Le 17 mars, Orange Business a dévoilé son nouveau système de lutte contre les drones en France, un contexte particulièrement délicat en raison de l'augmentation des survols de drones suspects près d'infrastructures critiques en France et en Europe. La société affirme que "le système permet de détecter, identifier et classer les drones qui évoluent à basse altitude à travers le pays, tout en offrant une possibilité d'expansion en Europe".
Ce dispositif, dédié à la défense des installations, utilise le réseau national de tours passives, appelées sites Totem, où des capteurs peuvent être installés. Ces capteurs carrés et blancs vont analyser les balises des drones, semblables à des plaques d'immatriculation, afin de déterminer leur identité, leur altitude et la localisation de leur télépilote.
Les informations recueillies sont traitées en direct par un centre de supervision situé à Rennes, qui avertit ensuite les clients. Selon les déclarations d'Orange Business, la portée de détection des capteurs se situe entre 6 et 20 km.

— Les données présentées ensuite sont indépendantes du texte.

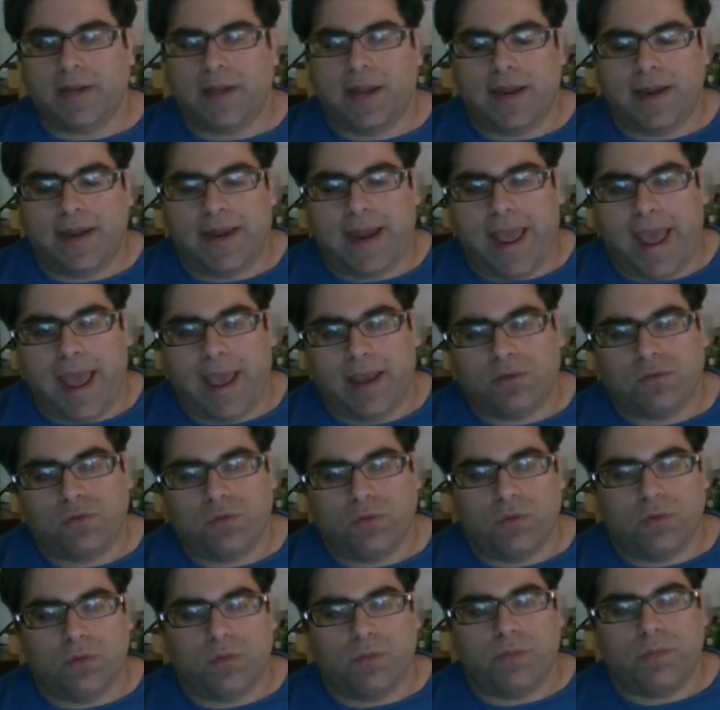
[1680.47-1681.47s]
on an
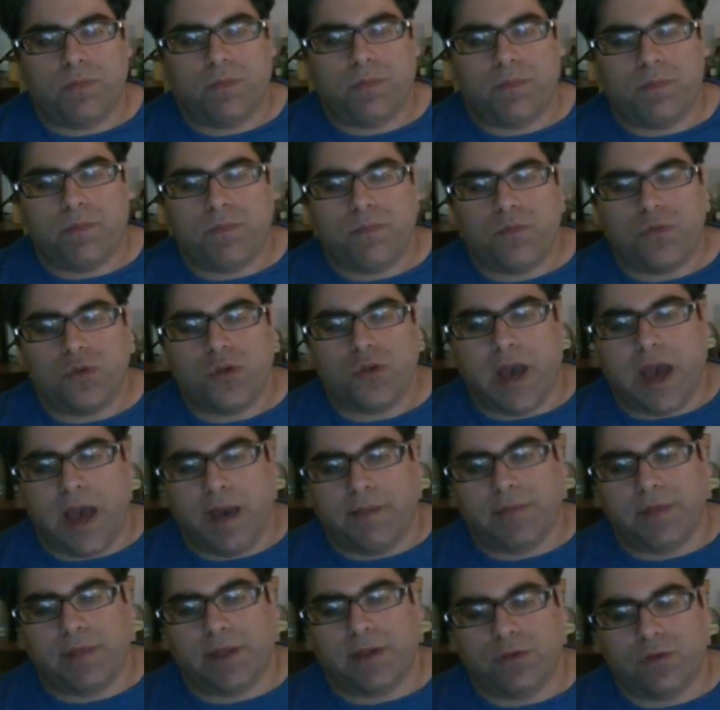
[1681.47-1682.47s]
actual
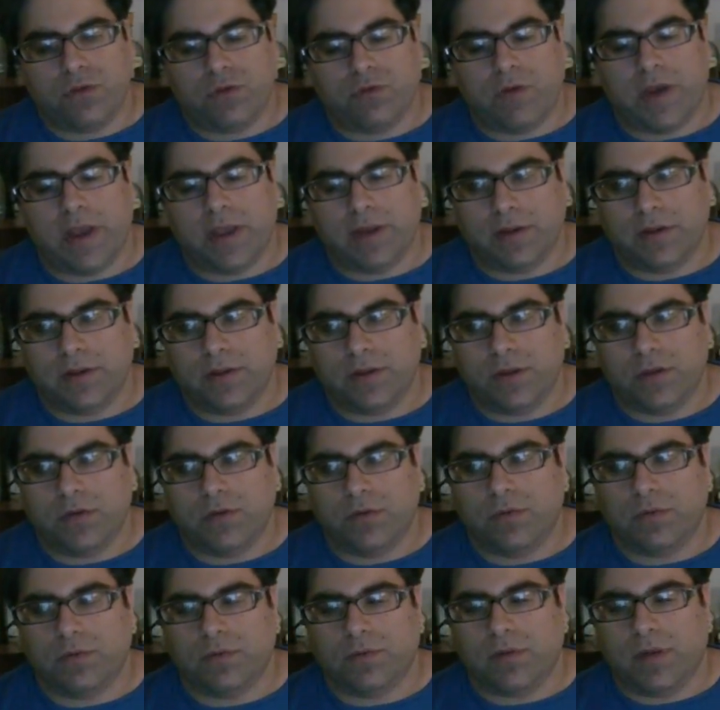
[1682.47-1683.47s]
job that you're trying to
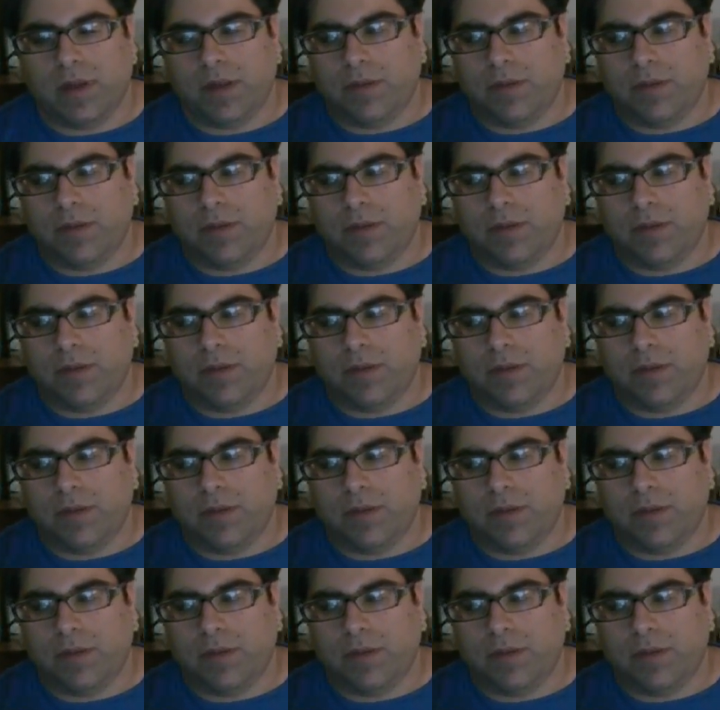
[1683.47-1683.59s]
do.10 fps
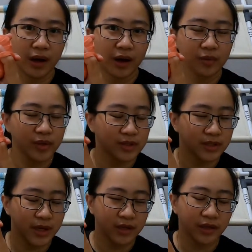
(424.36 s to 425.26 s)
I must
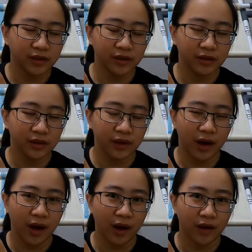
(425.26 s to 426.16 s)
say that
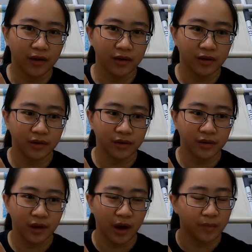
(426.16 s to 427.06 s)

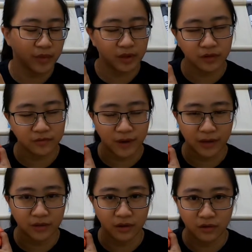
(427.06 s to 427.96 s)
I'm not a
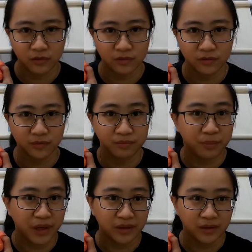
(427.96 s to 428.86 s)
fan of
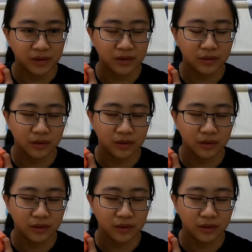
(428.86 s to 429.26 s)
pink,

"Nous avons un grand intérêt de la part de divers acteurs, y compris des industriels et des organismes publics, préoccupés par ces survols", a mentionné Nassima Auvray, directrice de la division défense et sécurité d’Orange Business, lors d'une conférence.
Cette initiative vise à protéger des sites sensibles dans divers secteurs comme l'énergie, le transport et les événements majeurs. Orange Business a déjà déployé ce dispositif sur trois sites Totem en France et prévoit d'étendre son offre à d'autres pays d'Europe de l'Est qui semblent intéressés.
Récemment, plusieurs sites militaires français ont été survolés par des drones suspects, entraînant des enquêtes judiciaires. Notamment, un drone a survolé la base ultra-sécurisée qui abrite la flotte de sous-marins nucléaires à Brest, ce qui a soulevé de vives inquiétudes. De même, un drone "probablement russe" a été intercepté près du porte-avions Charles de Gaulle en Suède, selon les forces armées locales.